**Task description**
Copy out each line of the data below in which the string "frames" appears.

· · · ·

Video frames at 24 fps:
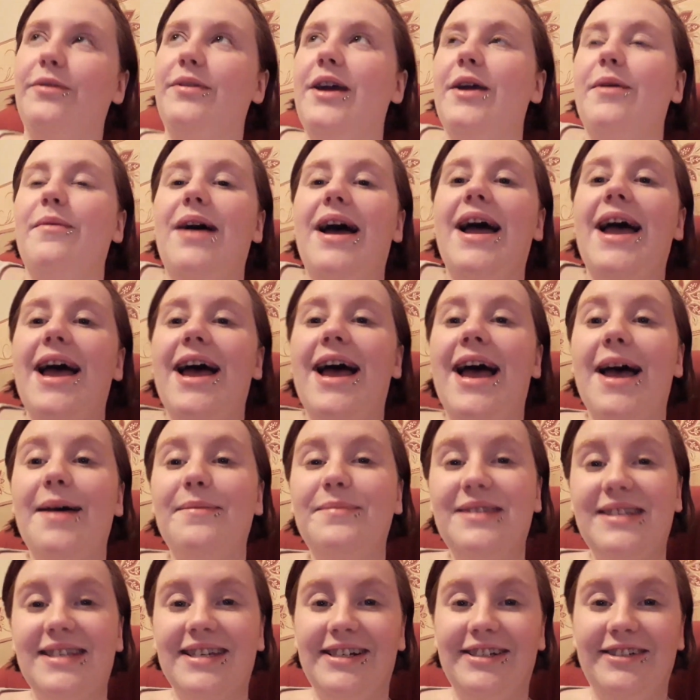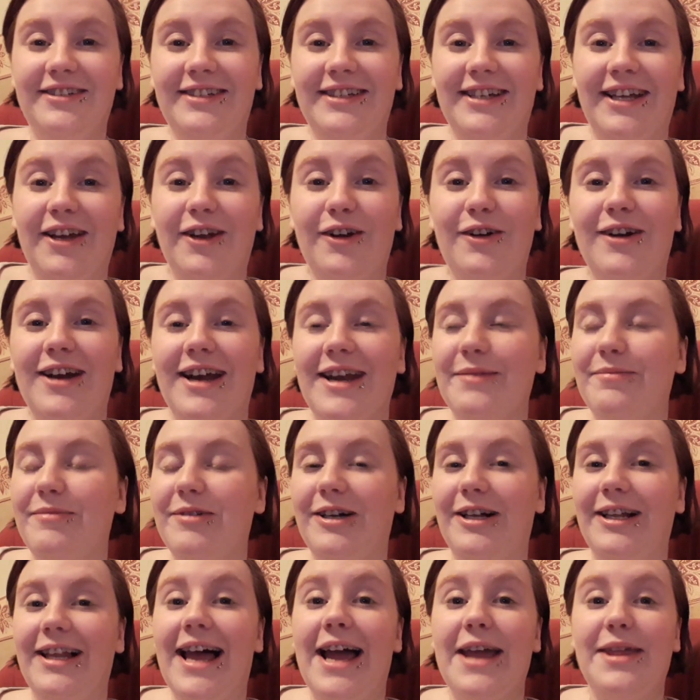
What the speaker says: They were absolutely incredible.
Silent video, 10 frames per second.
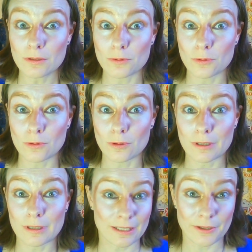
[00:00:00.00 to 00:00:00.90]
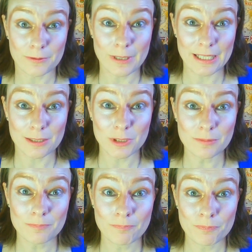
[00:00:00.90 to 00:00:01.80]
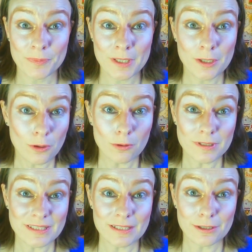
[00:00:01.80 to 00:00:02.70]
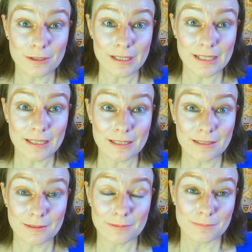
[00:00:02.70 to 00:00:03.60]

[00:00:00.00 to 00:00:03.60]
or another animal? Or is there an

· · · ·

**Answer area**
Video frames at 24 fps:
Silent video, 10 frames per second.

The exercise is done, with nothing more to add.